> _Your assignment_
Leaving out the pictures, print exactly the lines from the one holding "[00:00:00.00]" to the last line of the entries below, both included, and nothing more.

Data for this exercise section start

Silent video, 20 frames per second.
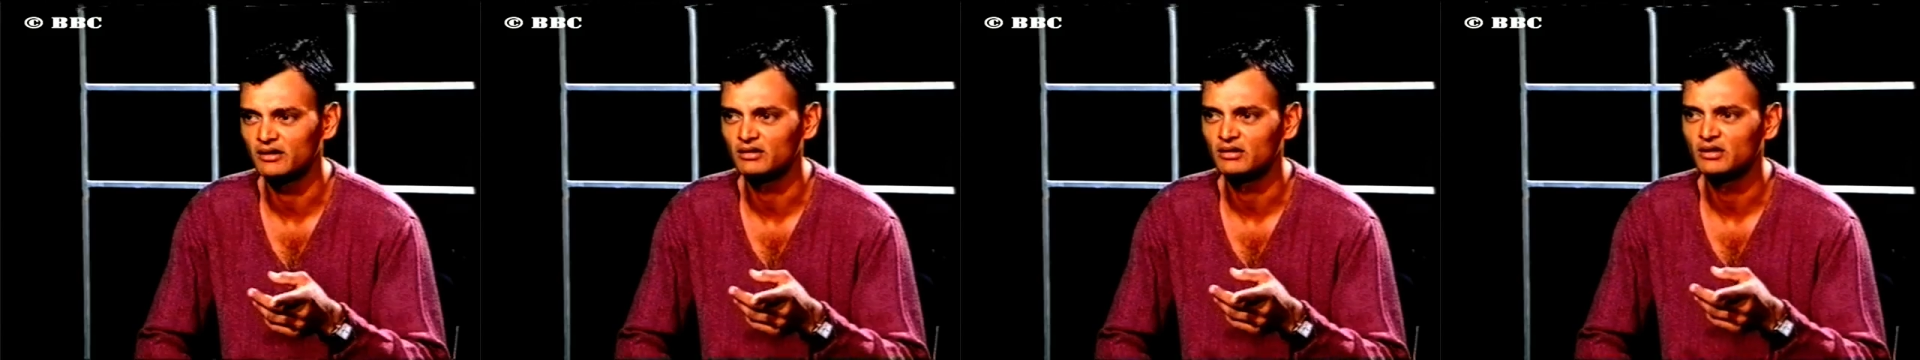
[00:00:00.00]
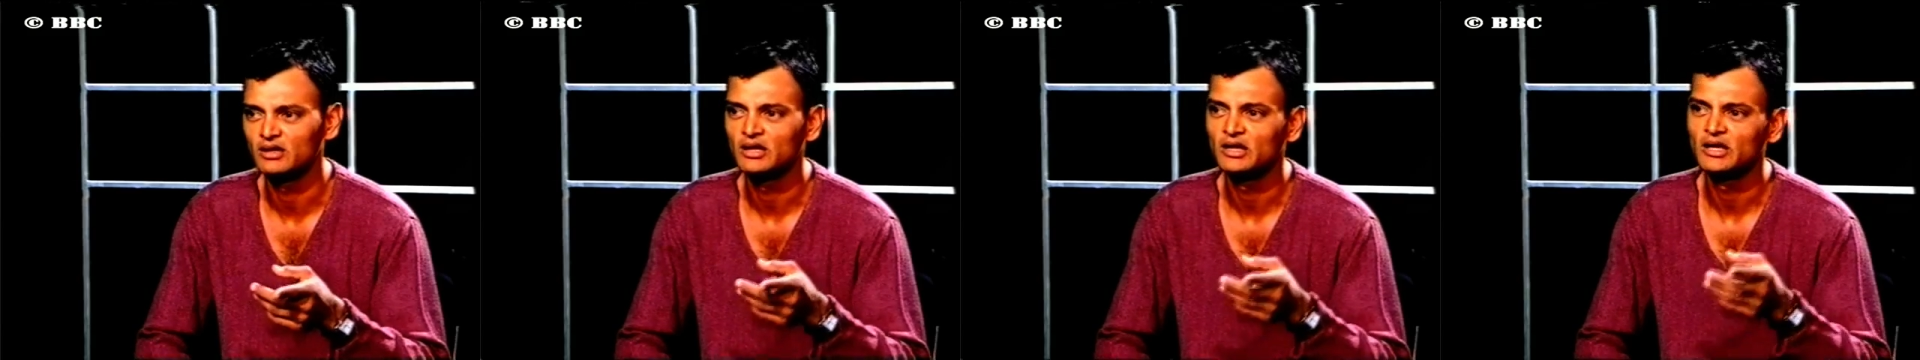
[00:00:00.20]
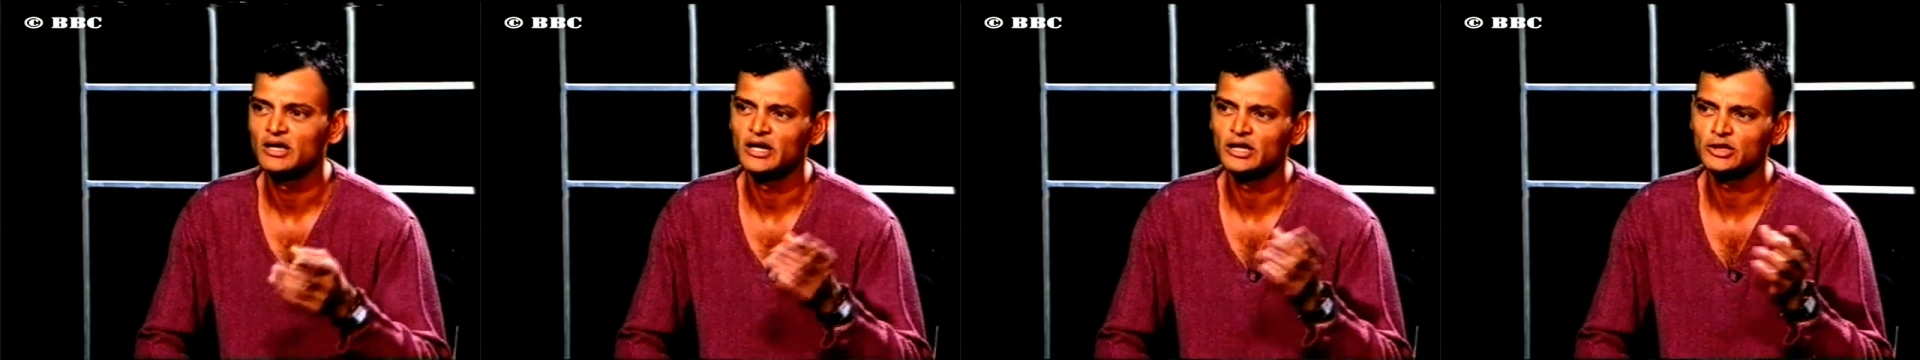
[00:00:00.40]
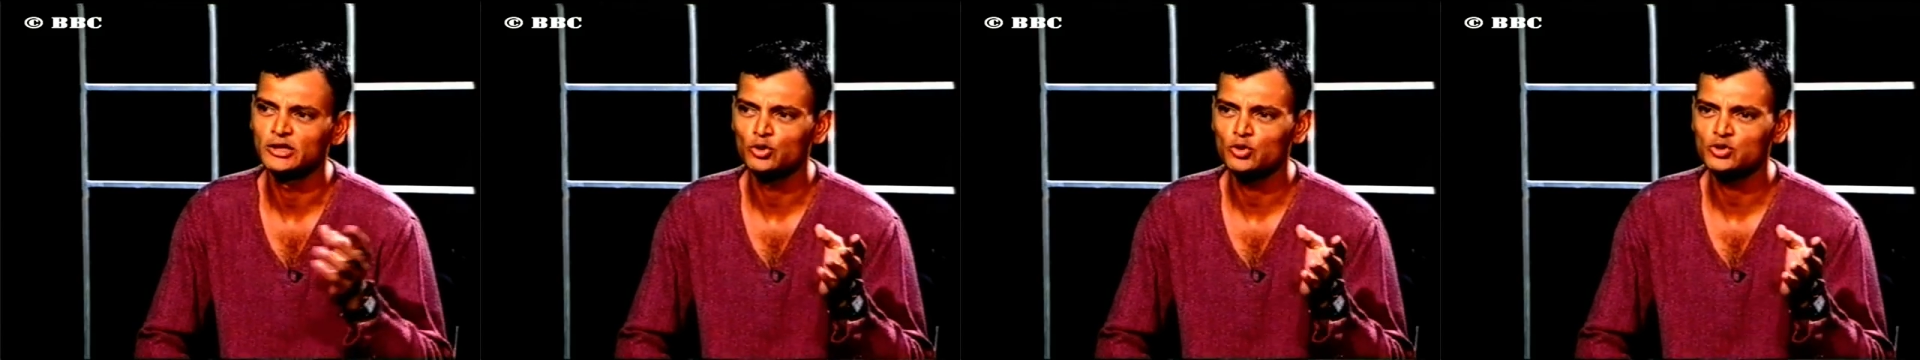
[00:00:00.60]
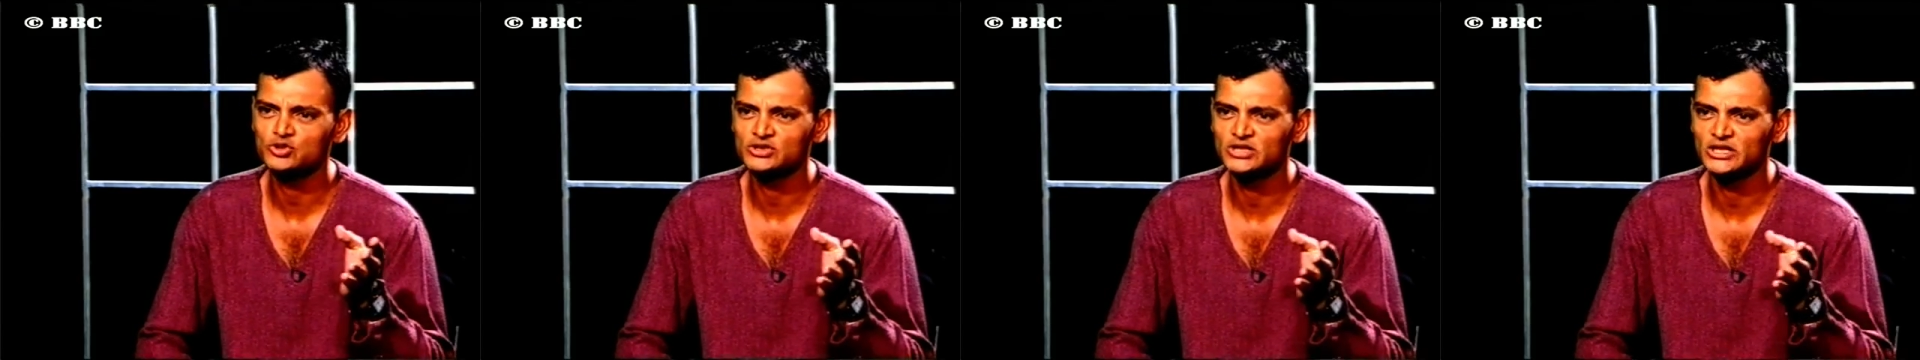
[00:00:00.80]
And
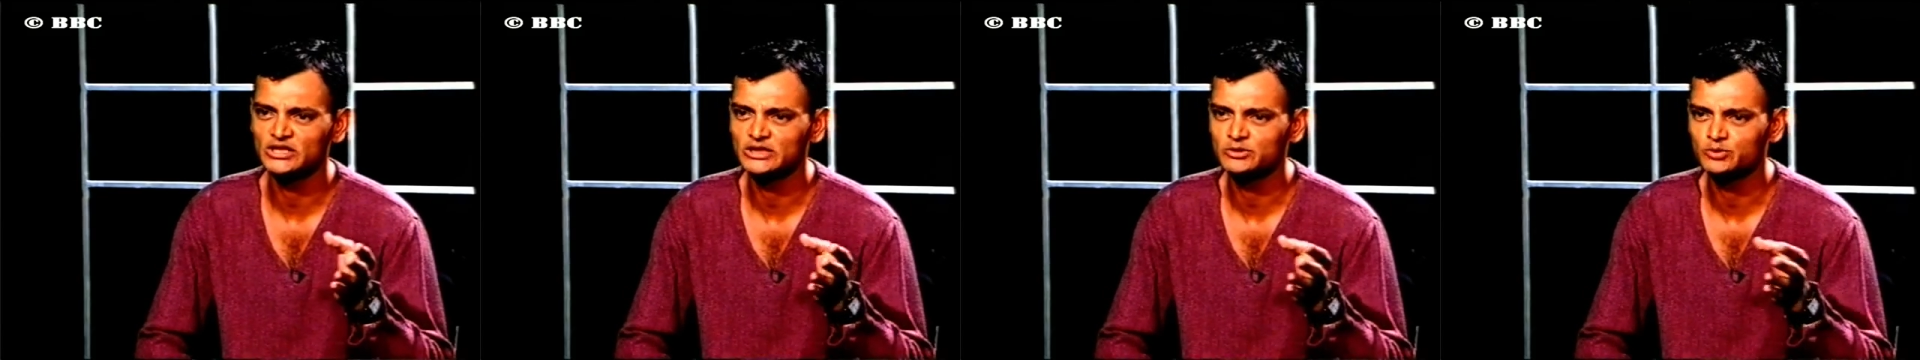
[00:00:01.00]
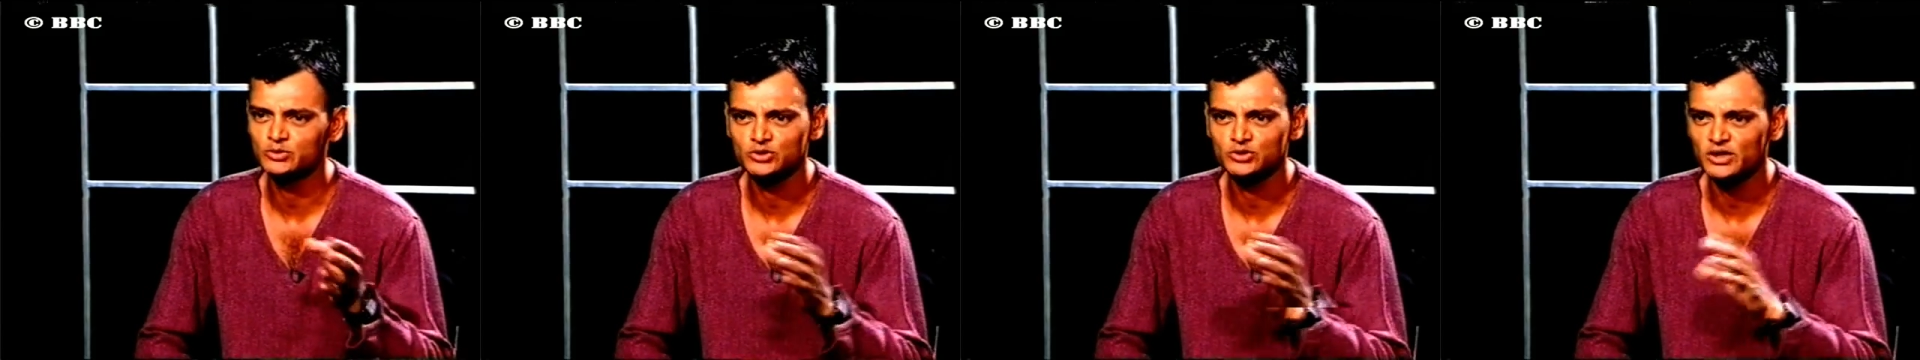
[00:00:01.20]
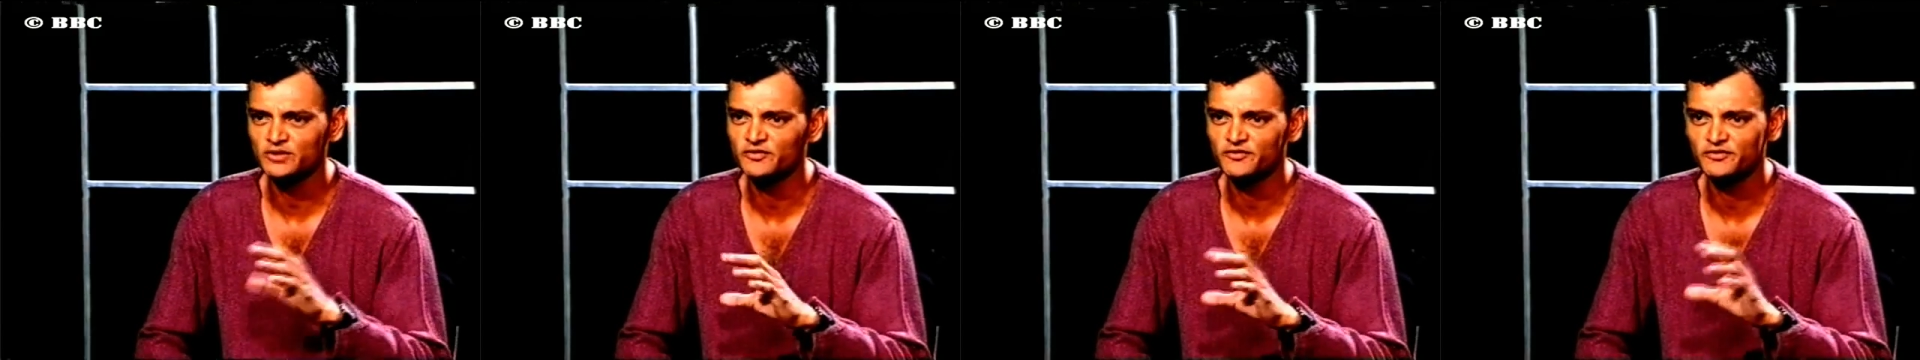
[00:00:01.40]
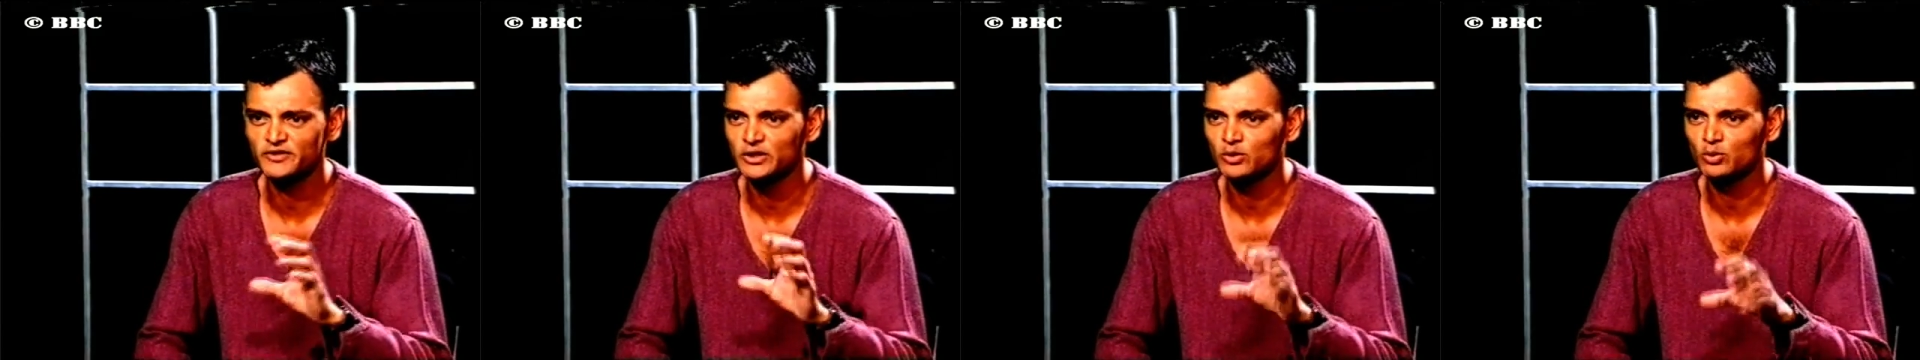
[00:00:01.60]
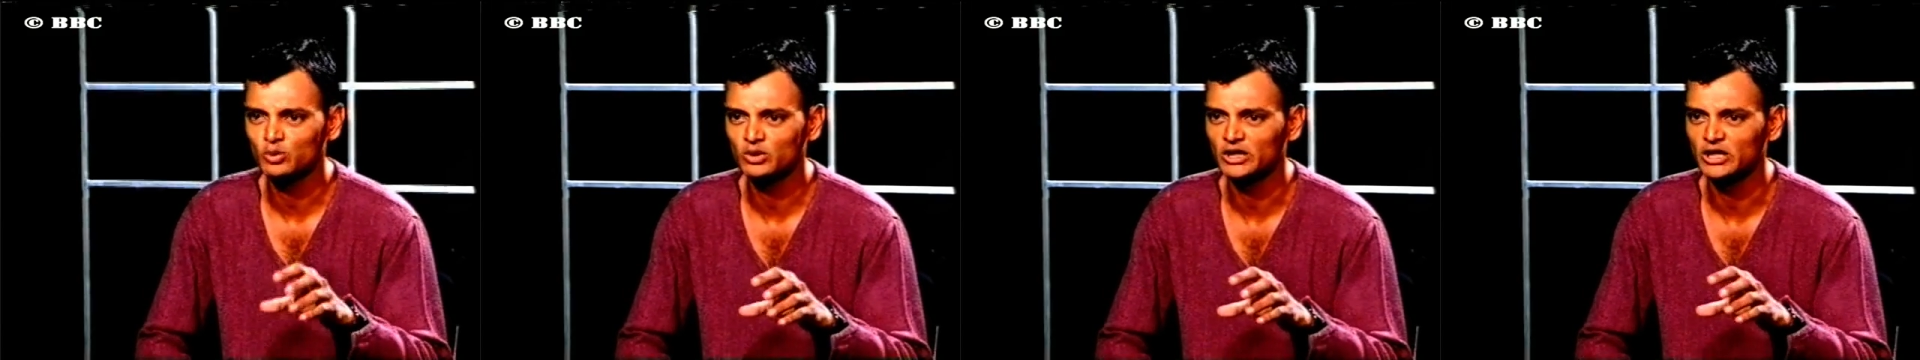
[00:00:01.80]
in those days, it was
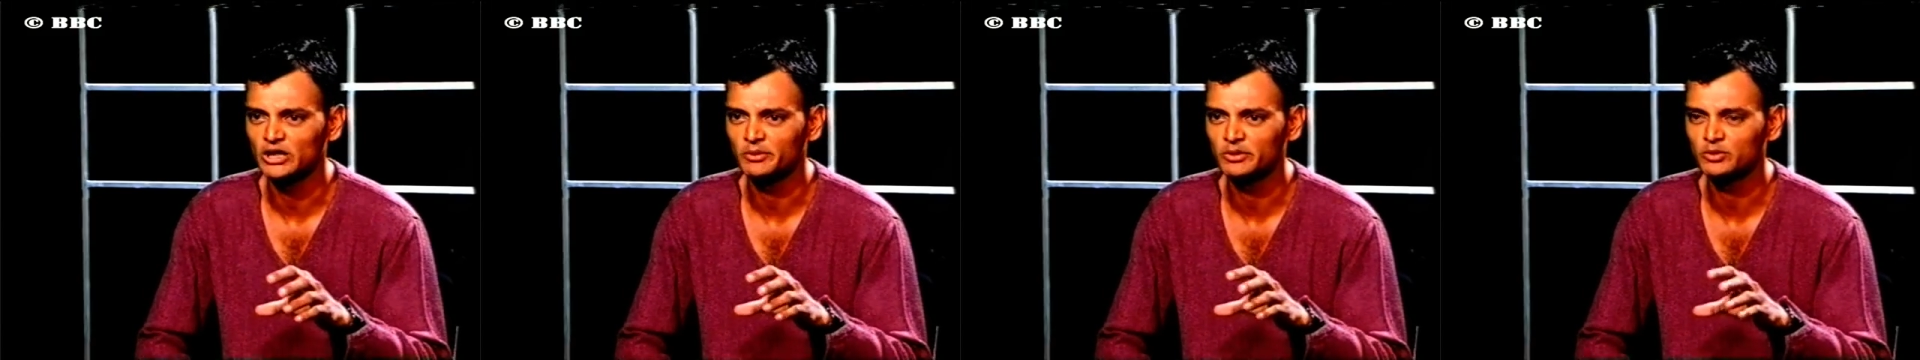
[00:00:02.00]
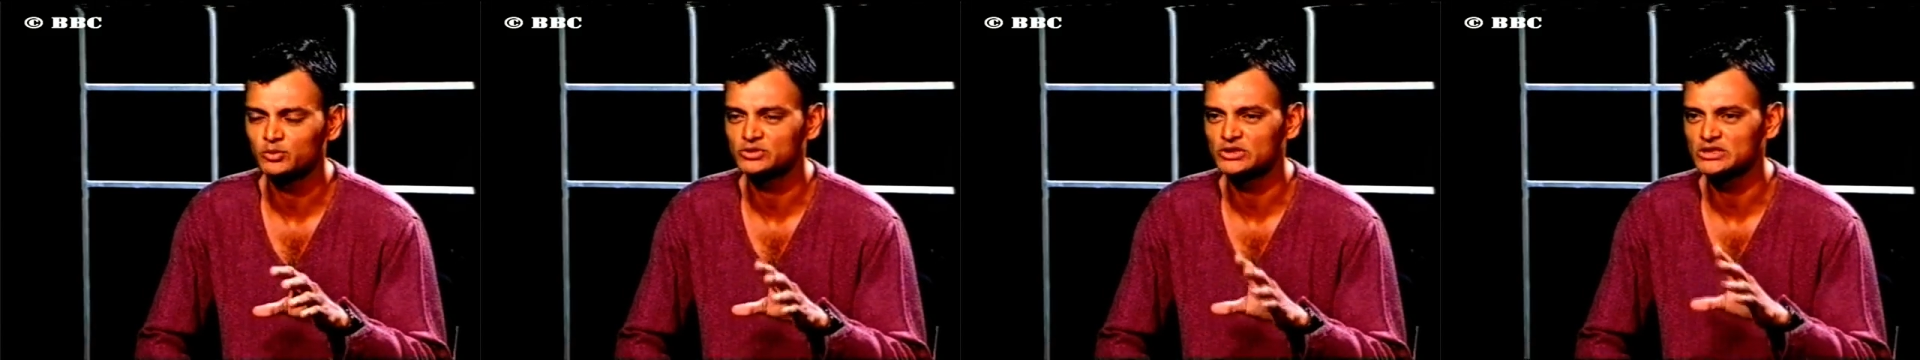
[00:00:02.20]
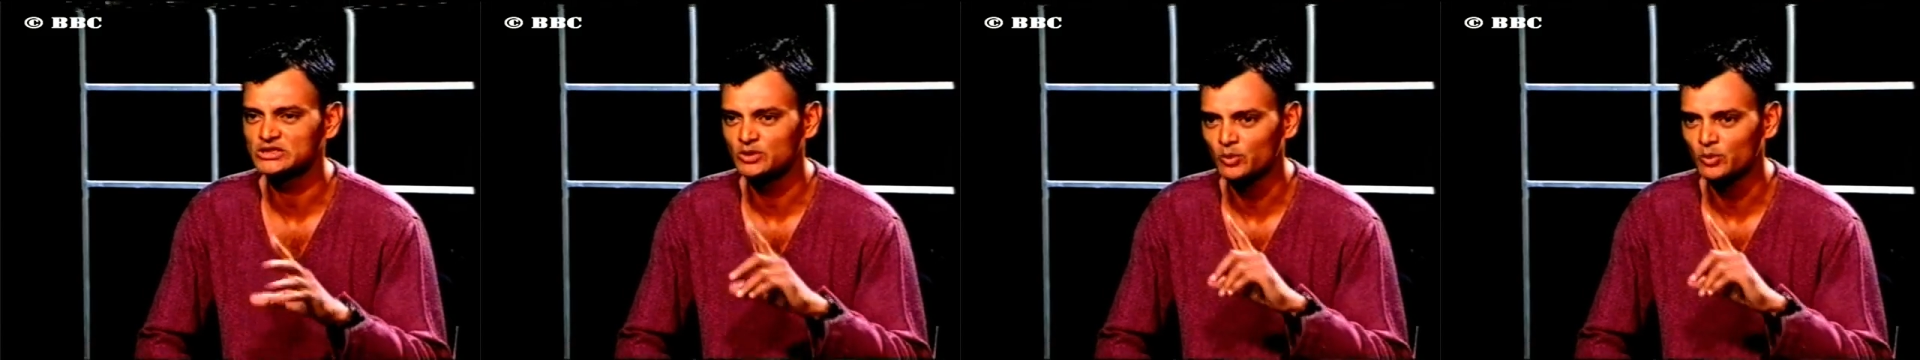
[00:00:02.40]
not a 50-over game.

Data for this exercise section end

> _Finished task_
[00:00:00.00]
[00:00:00.20]
[00:00:00.40]
[00:00:00.60]
[00:00:00.80]
And
[00:00:01.00]
[00:00:01.20]
[00:00:01.40]
[00:00:01.60]
[00:00:01.80]
in those days, it was
[00:00:02.00]
[00:00:02.20]
[00:00:02.40]
not a 50-over game.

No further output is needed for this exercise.